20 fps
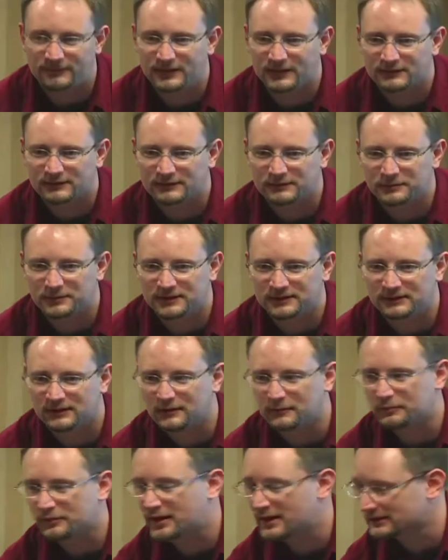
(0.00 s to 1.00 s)
or not
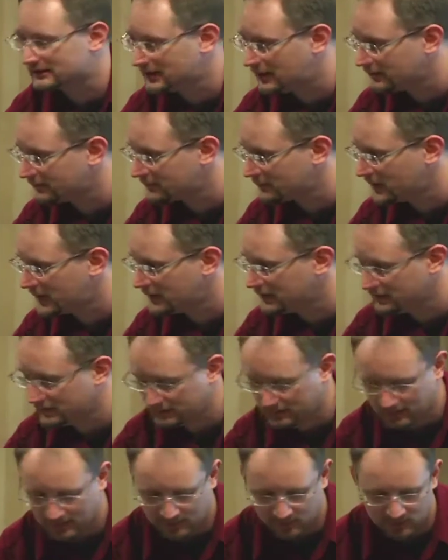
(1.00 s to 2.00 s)
fixed, but blocked out
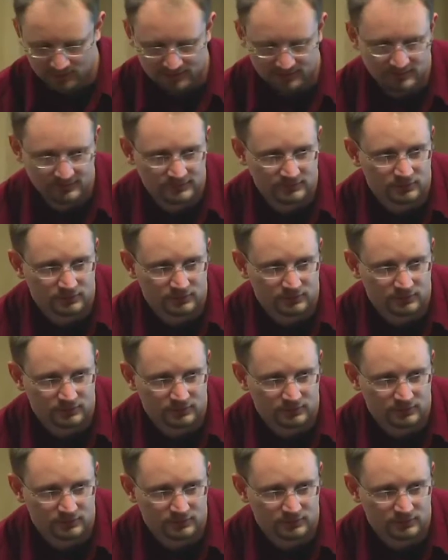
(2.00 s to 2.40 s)
from IE,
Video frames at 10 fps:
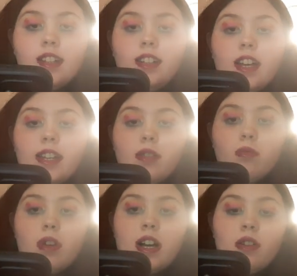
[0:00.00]
Like,
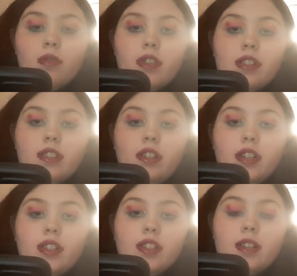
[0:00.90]
wow, this
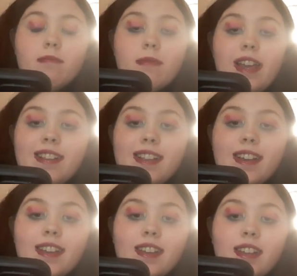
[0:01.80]
looks
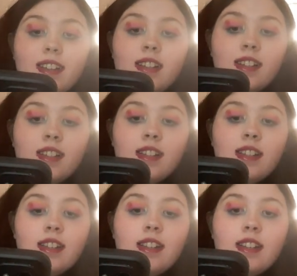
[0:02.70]
amazing.
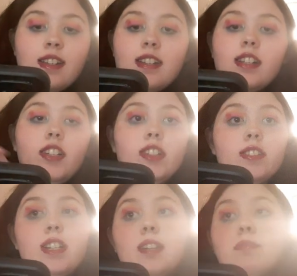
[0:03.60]
Looks like a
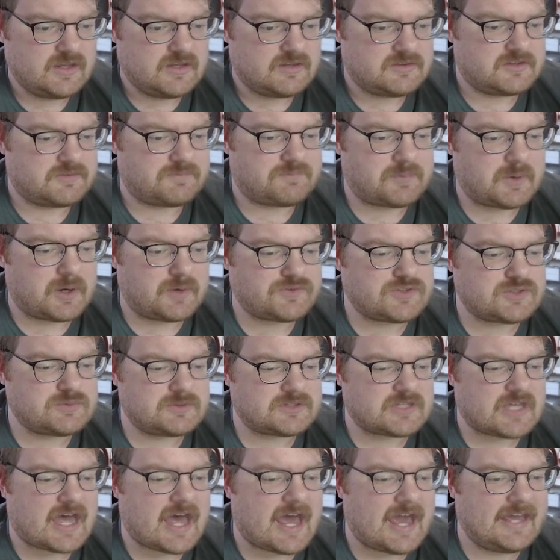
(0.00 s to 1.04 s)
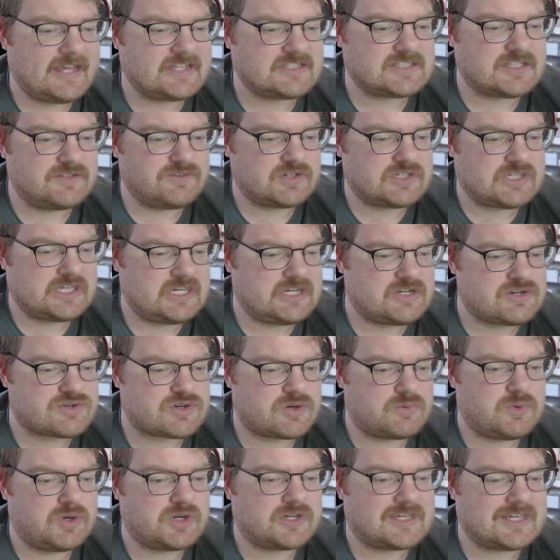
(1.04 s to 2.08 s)
The person with the highest level Kingdra
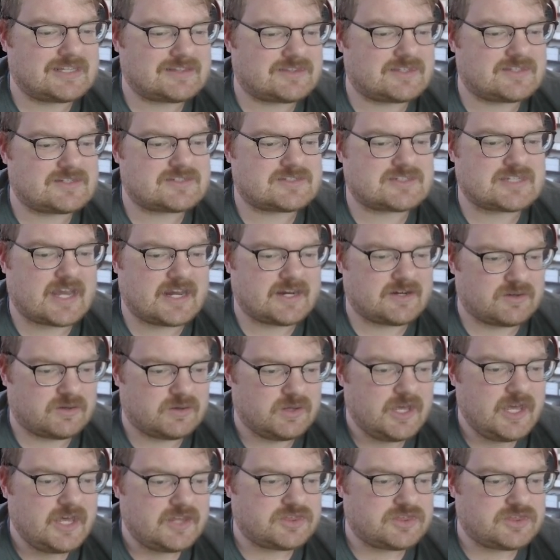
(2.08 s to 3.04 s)
will get this title.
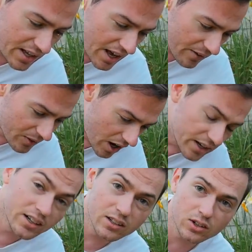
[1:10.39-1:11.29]
have
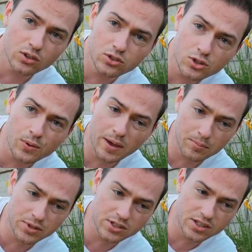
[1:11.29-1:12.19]
gotten a little too
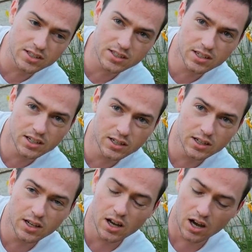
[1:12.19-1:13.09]
ambitious,
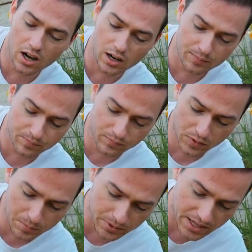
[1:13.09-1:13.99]
but
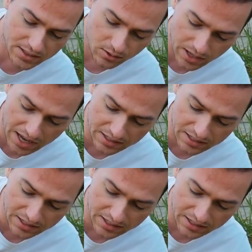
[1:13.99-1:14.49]
that's okay.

- [WHAT YOU ARE ASKED TO DO] Apart from the pictures, repeat every entry exactly.

- [ANSWER BOX]
20 fps
(0.00 s to 1.00 s)
or not
(1.00 s to 2.00 s)
fixed, but blocked out
(2.00 s to 2.40 s)
from IE,
Video frames at 10 fps:
[0:00.00]
Like,
[0:00.90]
wow, this
[0:01.80]
looks
[0:02.70]
amazing.
[0:03.60]
Looks like a
(0.00 s to 1.04 s)
(1.04 s to 2.08 s)
The person with the highest level Kingdra
(2.08 s to 3.04 s)
will get this title.
[1:10.39-1:11.29]
have
[1:11.29-1:12.19]
gotten a little too
[1:12.19-1:13.09]
ambitious,
[1:13.09-1:13.99]
but
[1:13.99-1:14.49]
that's okay.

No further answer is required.